* **Exercise description**
Starting with the line that holds "[0:16.00-0:17.07]", repeat each line through the last one below, exactly. Pictures stay out.

┌────────

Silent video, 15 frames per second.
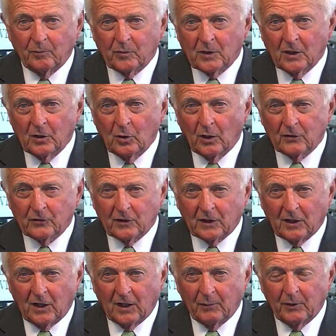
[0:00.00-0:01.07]
U.S.
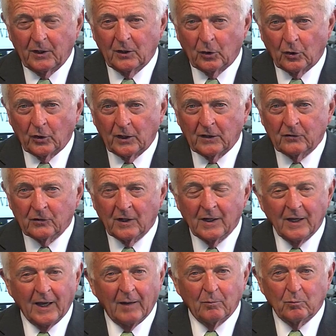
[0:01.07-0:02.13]
economy, earnings,
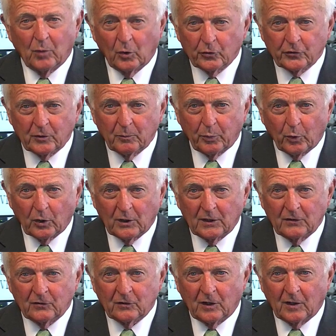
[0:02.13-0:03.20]
and most
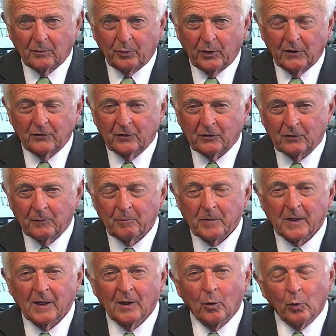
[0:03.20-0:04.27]
importantly, stock prices.
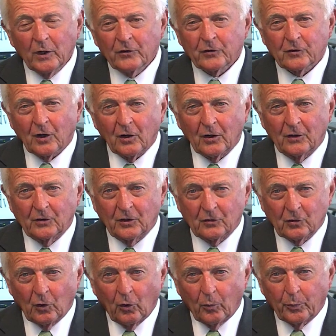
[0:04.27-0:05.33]
We started
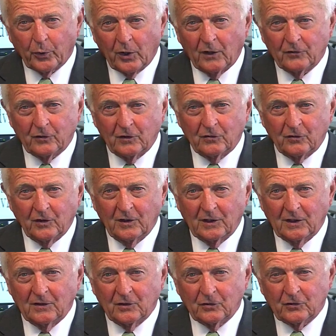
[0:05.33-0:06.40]
this whole process
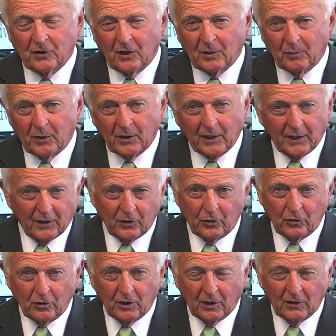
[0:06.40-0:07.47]
thinking the stock market,
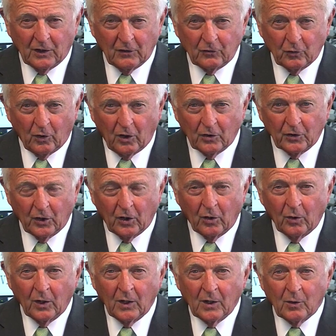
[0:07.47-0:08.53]
as you all
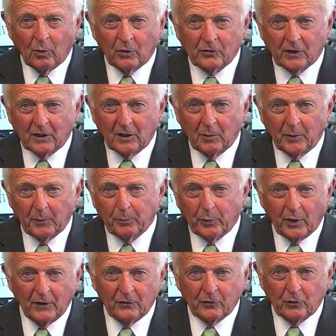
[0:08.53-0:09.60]
know, was a little bit
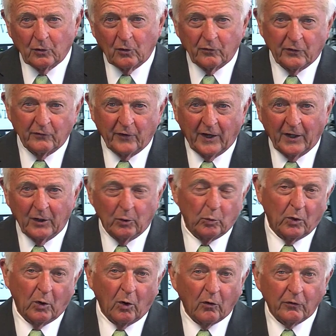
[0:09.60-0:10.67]
pricey or overvalued.
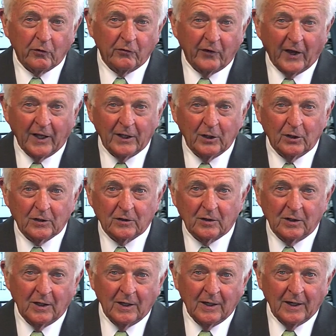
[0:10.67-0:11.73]
We were overvalued at
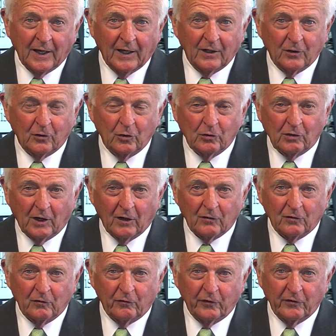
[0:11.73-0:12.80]
the end of
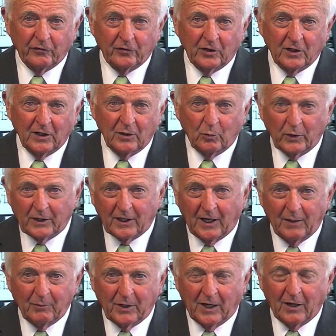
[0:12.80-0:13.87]
2015. We
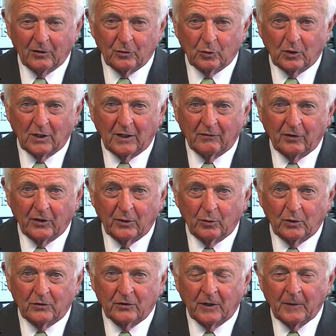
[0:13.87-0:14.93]
came down to a level that
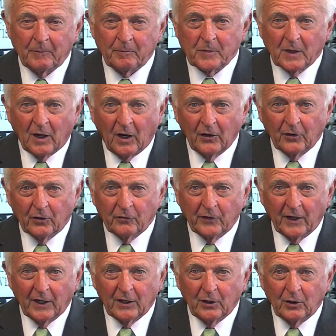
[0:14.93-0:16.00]
was
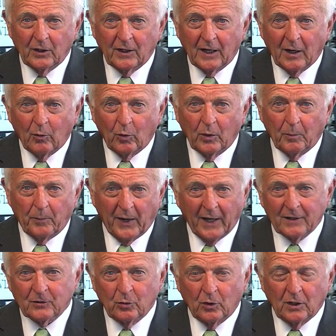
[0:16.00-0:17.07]
undervalued, and now we're
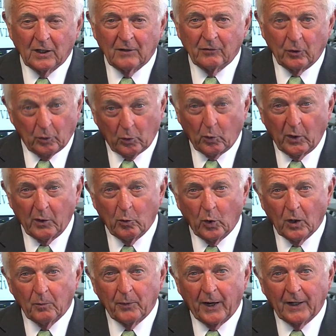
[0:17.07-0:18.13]
back to a level, or we
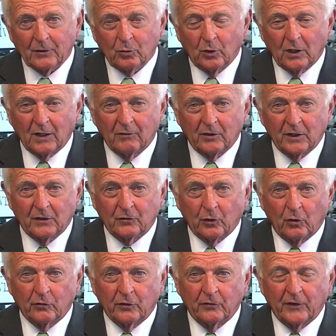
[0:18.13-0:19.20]
were back to a level that's
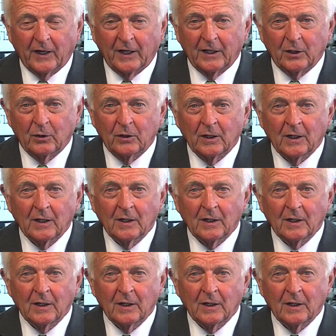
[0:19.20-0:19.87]
overvalued.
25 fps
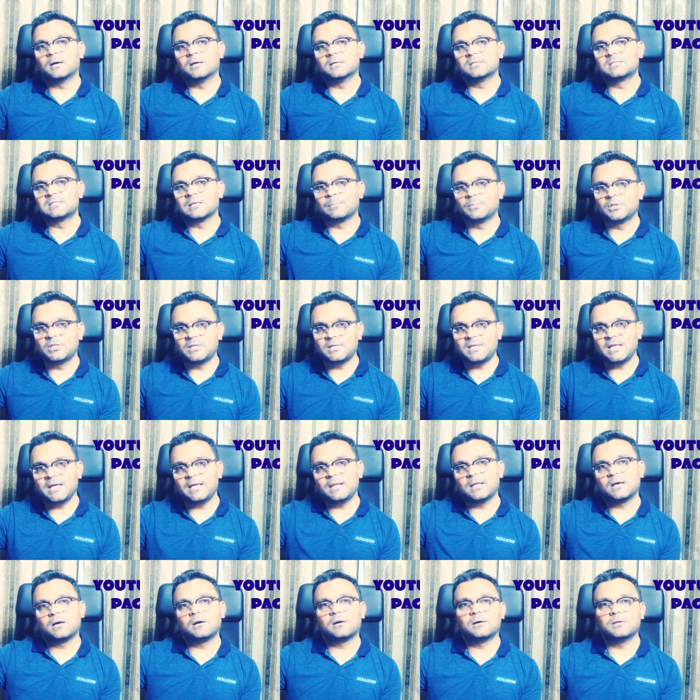some of the
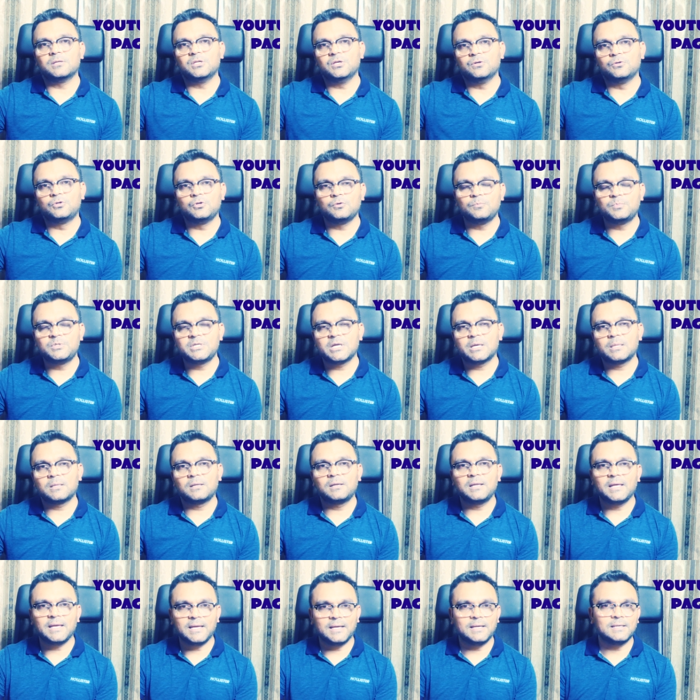data on YouTube
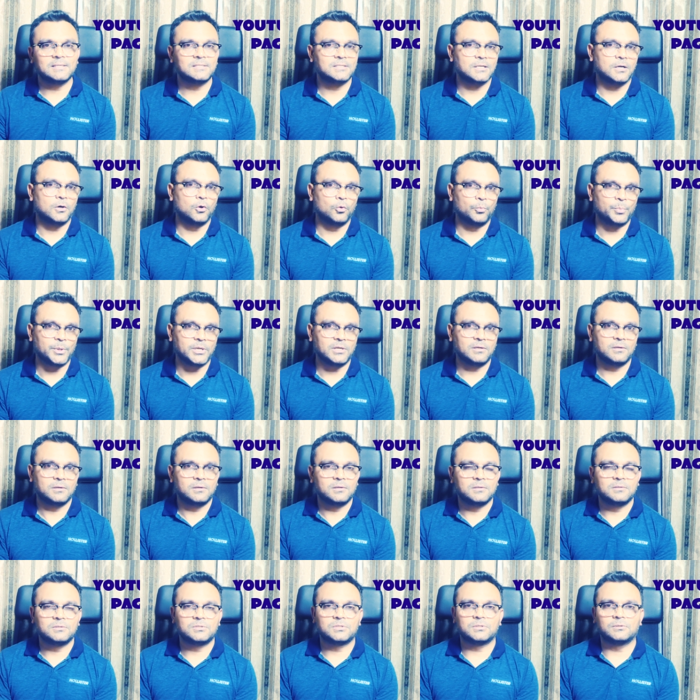channel is open.
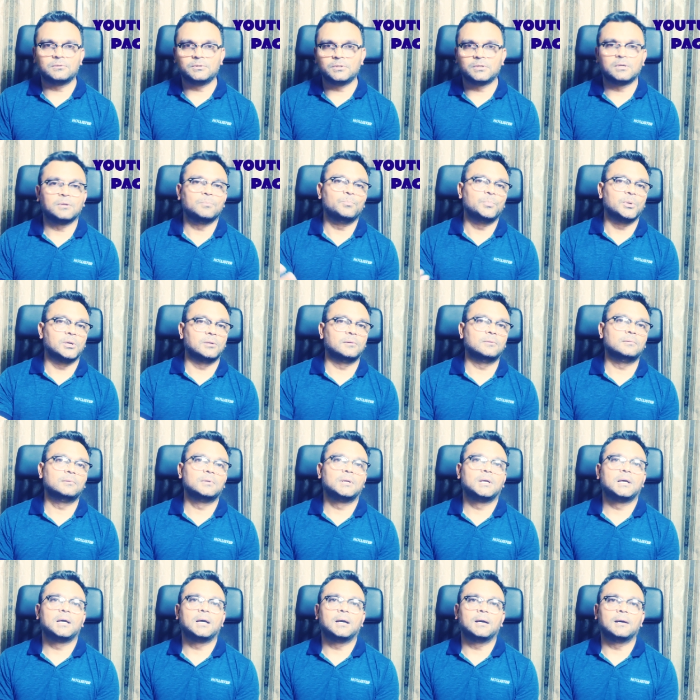So you can
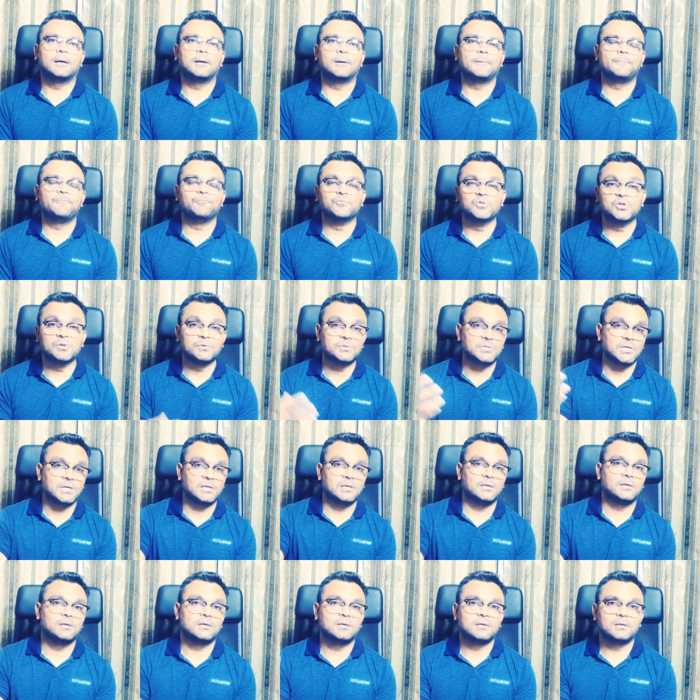build uh,
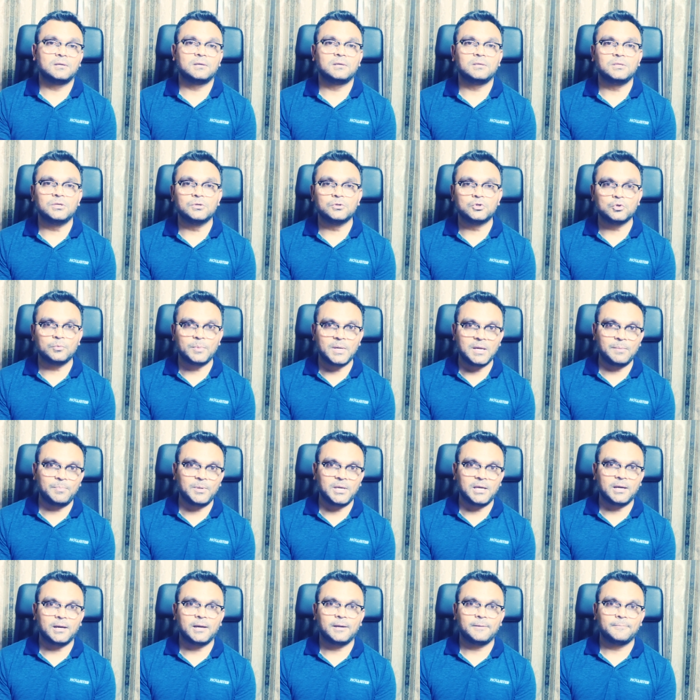using YouTube A
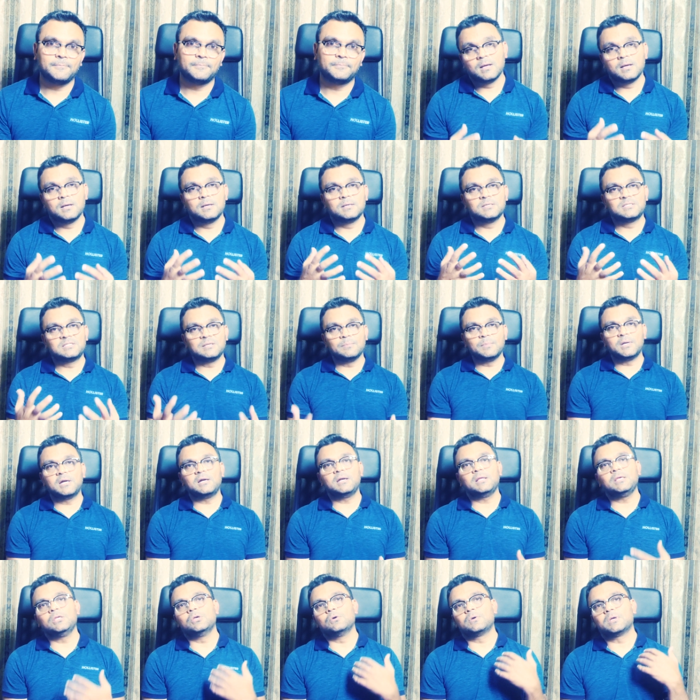P I.
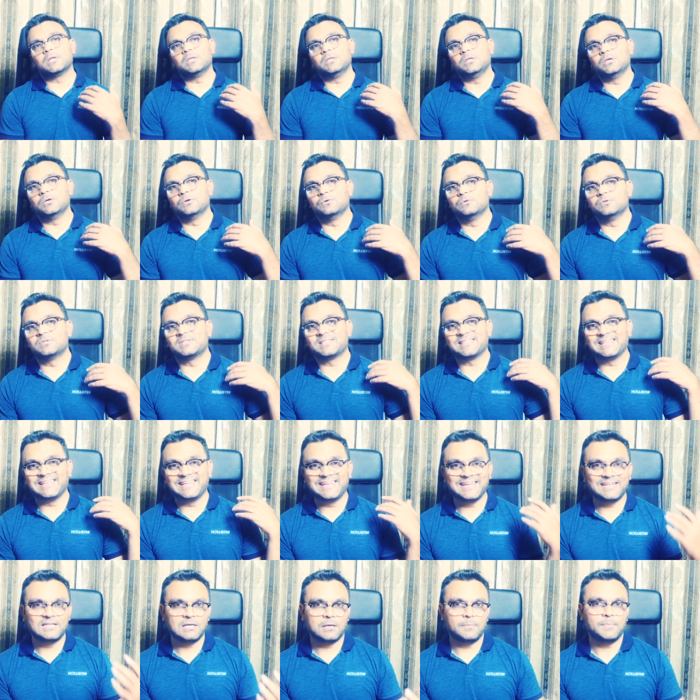Similarly, you can use
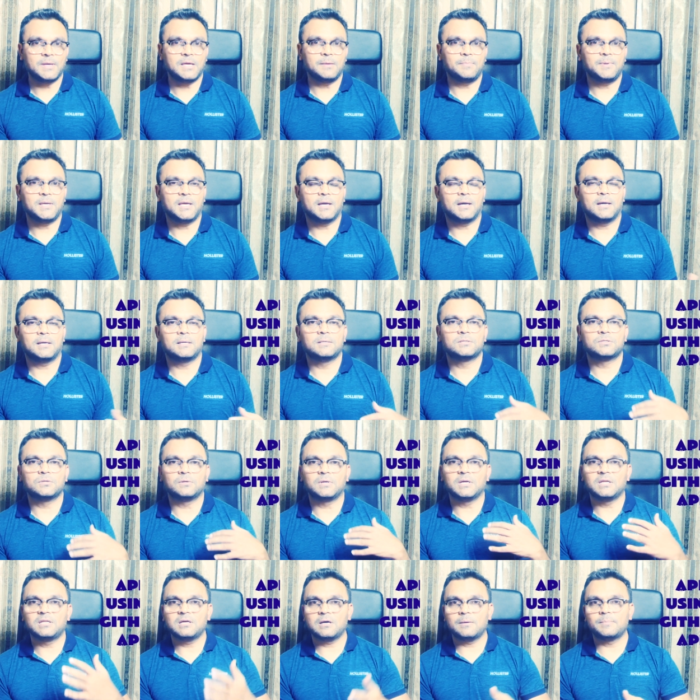GitHub A P I. So
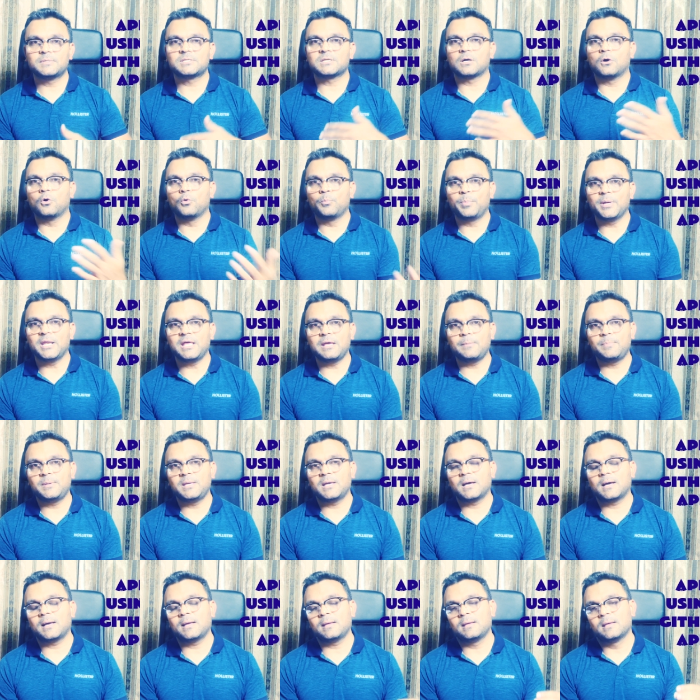GitHub is an open A
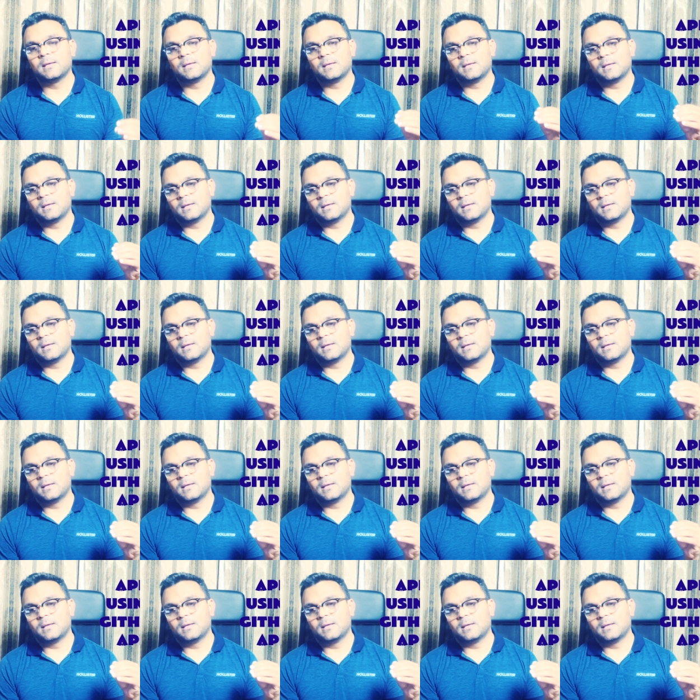P I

└────────

* **Result below**
[0:16.00-0:17.07]
undervalued, and now we're
[0:17.07-0:18.13]
back to a level, or we
[0:18.13-0:19.20]
were back to a level that's
[0:19.20-0:19.87]
overvalued.
25 fps
some of the
data on YouTube
channel is open.
So you can
build uh,
using YouTube A
P I.
Similarly, you can use
GitHub A P I. So
GitHub is an open A
P I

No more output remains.